Qui dit jeu vidéo dit interaction, et donc latence. C’est bien beau de pouvoir promettre des titres de qualité supérieure « aux deux consoles les plus puissantes réunies », il faut que la connexion suive. Pour envoyer les images avec un débit suffisant et aussi et surtout pour renvoyer les actions avec un délai minimum. Les joueurs console et PC sont très exigeants sur ce point, comme sur celui de la qualité d’image. Ce sont les audiophiles ou cinéphiles du jeu vidéo.

Mobile et 5G : la masse critique

Ce public donne sans doute raison à Phil Spencer lorsqu’il affirme qu’il y a encore un marché pour les expériences « natives ». Les joueurs les plus exigeants voudront toujours la performance brute, sans le filtre d’un datacenter et d’une compression vidéo. Je n’ai pas de boule de cristal pour prédire quand les consoles et les cartes graphiques à insérer dans son propre PC disparaîtront, mais je ne pense pas que ce soit pour tout de suite, loin de là.

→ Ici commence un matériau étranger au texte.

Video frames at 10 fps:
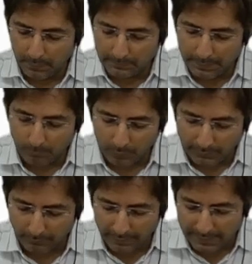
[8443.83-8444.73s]
Then
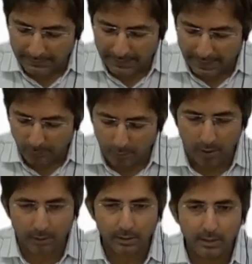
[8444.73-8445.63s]
whatever answer I
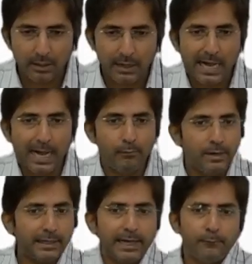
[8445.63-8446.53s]
got, I would
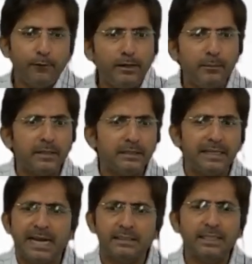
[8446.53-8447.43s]
have taken 50%.
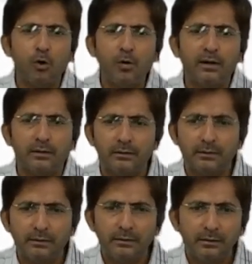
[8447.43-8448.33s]
That's it, over.
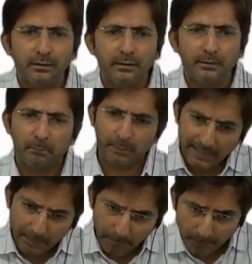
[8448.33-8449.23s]
But
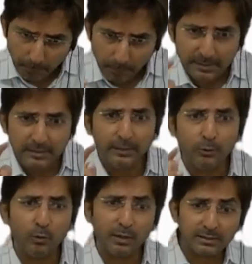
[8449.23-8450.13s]
I purposely
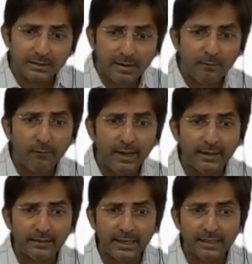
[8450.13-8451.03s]
took a sum where
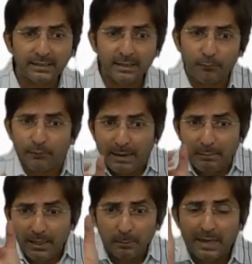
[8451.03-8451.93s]
there is some
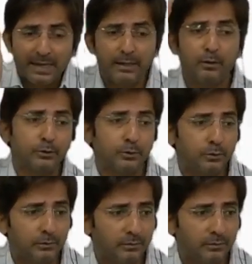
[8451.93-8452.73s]
family planning also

Il y a encore des gens (dont moi) qui achètent des CD, des Blu-ray et des vinyles !

En revanche, sur le mobile, on peut atteindre cette masse critique du « good enough ». Celle qui a fait du fichier audio compressé et du flux vidéo bourré d’imperfections la norme. Parce que ça suffit, tant que l’expérience n’est pas gâchée. Google avance ses ambitions avec sa promesse de 4K, voire de 8K, mais une part non négligeable de l’audience de son futur service affichera ses jeux sur un petit écran de 5 ou 6 pouces en Full HD, où les artefacts de compression seront moins visibles. Demandez à un joueur sur Nintendo Switch s’il peste contre la faible définition de son écran. Quand on est dans le jeu, on est dans le jeu.

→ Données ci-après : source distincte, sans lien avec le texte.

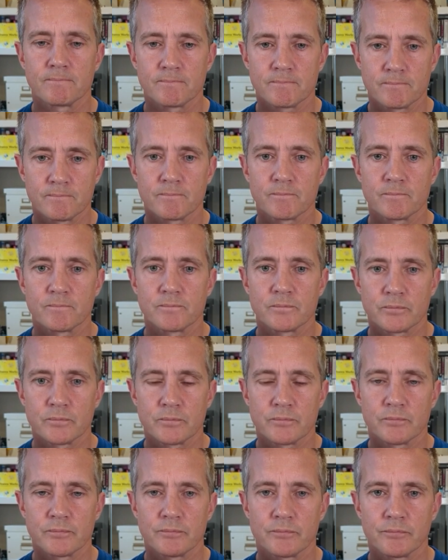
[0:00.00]

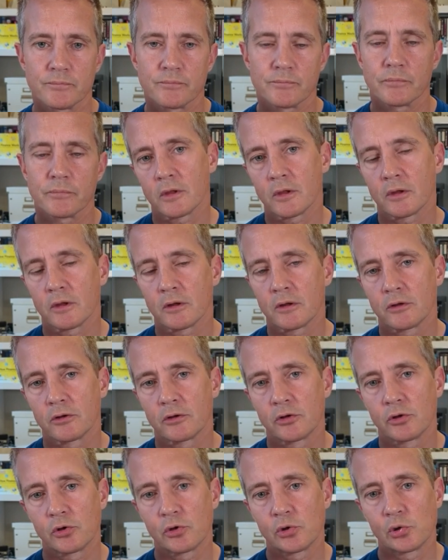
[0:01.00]

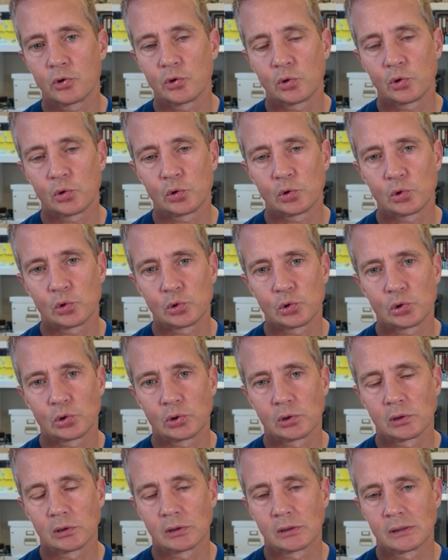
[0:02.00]

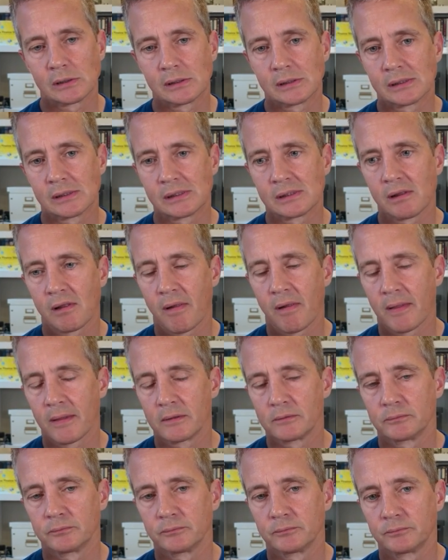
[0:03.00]

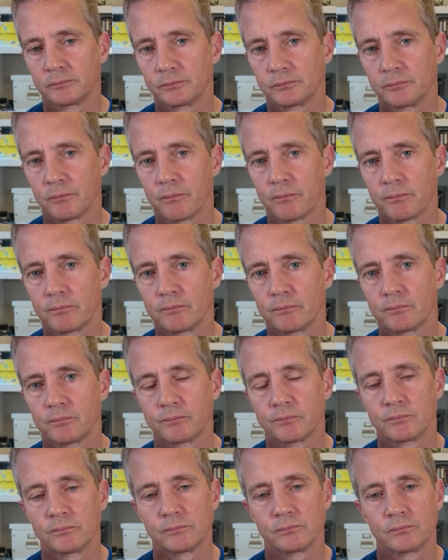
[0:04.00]

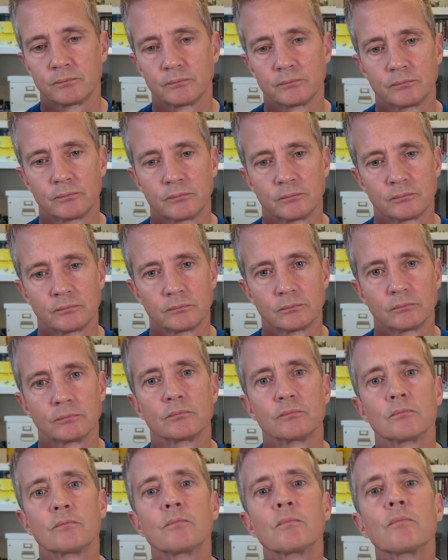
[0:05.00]

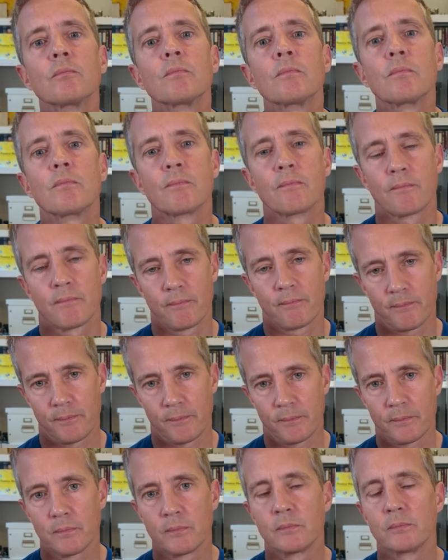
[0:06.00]

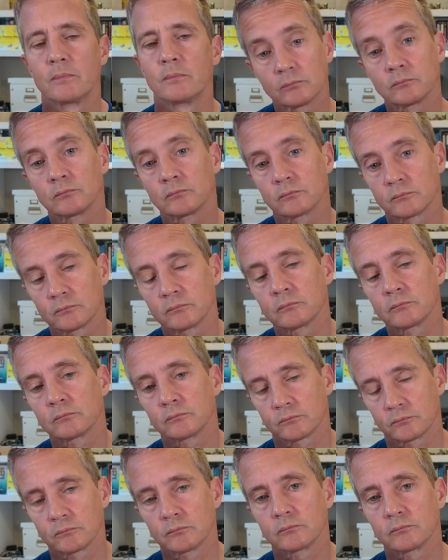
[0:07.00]
This person isn't speaking.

Le mobile est aussi prometteur sur l’évolution de la connectivité. On parle beaucoup du fossé entre les utilisateurs urbains fibrés et les ruraux bloqués en ADSL. Et c’est important : sur une ligne fixe, la fibre optique semble être franchement recommandée, sinon indispensable. À moyen terme au moins, l’expérience haut de gamme vendue par Stadia ne sera pas pour tout le monde. Mais là où la fibre ne passera peut-être jamais, la 4G passe déjà. Et la 5G, qui promet notamment de réduire nettement la latence en plus d’offrir des débits supérieurs, a plus de chances de se déployer dans les années à venir.

Voilà qui donne du grain à moudre à Microsoft qui semble vraiment mettre l’accent sur le mobile pour son futur xCloud. Sa dernière annonce en la matière détaille les possibilités d’enrichir les jeux Xbox de contrôles tactiles personnalisés. Moins ambitieuse que Stadia, l’approche de Microsoft est assez intéressante par son pragmatisme. Là où Google a tout à faire pour développer son catalogue pour l’instant vide, Microsoft dévoile une Xbox décentralisée, avec des moyens d’ouvrir des jeux existants à un public plus large pour le prix d’un travail non négligeable, mais moins contraignant.

Les consoles ne sont pas encore mortes. Le jeu sur mobile non plus d’ailleurs. Le mobile implique aussi d’être, parfois, déconnecté. La 5G ne passera pas forcément dans tous les métros. En revanche, il est clair que c’est une nouvelle donne qui peut venir bousculer les positions établies.